WHAT THIS TASK INVOLVES → Quote exactly the lines running from the line with "[0:57.09-0:57.39]" to the end of the entries, including both, and nothing else.

THE RECORDS →
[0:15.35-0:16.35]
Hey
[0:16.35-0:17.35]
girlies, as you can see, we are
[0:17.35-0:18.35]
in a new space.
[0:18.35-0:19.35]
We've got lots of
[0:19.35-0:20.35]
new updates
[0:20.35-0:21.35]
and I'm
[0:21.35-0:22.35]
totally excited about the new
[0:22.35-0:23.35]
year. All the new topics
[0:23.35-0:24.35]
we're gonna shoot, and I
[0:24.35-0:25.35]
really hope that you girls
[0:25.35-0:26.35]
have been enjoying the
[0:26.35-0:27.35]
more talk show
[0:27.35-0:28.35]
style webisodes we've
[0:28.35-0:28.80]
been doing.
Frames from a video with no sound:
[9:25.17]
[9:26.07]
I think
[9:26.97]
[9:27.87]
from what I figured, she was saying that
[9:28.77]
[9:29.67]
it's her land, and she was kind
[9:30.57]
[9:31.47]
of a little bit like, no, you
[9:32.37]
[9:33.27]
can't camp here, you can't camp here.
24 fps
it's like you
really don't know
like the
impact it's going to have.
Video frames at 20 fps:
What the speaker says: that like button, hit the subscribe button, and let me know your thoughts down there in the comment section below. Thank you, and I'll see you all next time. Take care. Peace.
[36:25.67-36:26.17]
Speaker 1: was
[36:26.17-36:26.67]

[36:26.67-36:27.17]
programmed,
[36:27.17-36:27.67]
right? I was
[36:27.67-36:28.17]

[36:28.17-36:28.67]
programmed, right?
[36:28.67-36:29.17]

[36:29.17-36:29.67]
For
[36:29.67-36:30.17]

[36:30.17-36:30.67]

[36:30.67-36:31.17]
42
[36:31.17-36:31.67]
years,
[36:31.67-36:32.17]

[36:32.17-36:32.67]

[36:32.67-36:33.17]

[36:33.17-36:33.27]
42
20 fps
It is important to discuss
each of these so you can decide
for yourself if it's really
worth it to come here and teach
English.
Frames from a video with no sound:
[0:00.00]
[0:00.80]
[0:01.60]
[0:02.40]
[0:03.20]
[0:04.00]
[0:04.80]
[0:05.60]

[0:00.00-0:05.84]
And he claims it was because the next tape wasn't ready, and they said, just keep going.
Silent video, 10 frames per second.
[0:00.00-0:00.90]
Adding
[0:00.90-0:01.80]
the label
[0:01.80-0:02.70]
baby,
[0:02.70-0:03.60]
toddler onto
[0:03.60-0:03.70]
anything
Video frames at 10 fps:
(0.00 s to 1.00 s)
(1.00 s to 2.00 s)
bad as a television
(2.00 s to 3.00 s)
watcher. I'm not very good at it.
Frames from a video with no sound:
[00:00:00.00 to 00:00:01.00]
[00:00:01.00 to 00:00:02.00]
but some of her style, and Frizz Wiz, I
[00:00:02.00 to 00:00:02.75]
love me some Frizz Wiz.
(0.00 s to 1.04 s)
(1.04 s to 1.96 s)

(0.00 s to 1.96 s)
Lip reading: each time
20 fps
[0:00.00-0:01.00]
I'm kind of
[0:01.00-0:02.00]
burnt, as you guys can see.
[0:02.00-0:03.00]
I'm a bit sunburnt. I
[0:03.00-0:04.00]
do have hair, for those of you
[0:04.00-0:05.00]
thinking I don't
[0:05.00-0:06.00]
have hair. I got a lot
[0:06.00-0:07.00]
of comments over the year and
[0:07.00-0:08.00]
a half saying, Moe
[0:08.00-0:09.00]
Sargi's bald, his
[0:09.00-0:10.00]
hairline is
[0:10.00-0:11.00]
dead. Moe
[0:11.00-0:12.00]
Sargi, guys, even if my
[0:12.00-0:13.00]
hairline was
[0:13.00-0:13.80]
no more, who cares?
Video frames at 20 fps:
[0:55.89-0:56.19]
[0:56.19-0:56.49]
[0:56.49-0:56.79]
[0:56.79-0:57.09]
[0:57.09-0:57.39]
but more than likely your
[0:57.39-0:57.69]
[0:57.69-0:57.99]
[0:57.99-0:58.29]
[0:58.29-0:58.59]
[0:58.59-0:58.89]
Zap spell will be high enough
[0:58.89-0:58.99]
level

REPLY TO THE EXERCISE →
[0:57.09-0:57.39]
but more than likely your
[0:57.39-0:57.69]
[0:57.69-0:57.99]
[0:57.99-0:58.29]
[0:58.29-0:58.59]
[0:58.59-0:58.89]
Zap spell will be high enough
[0:58.89-0:58.99]
level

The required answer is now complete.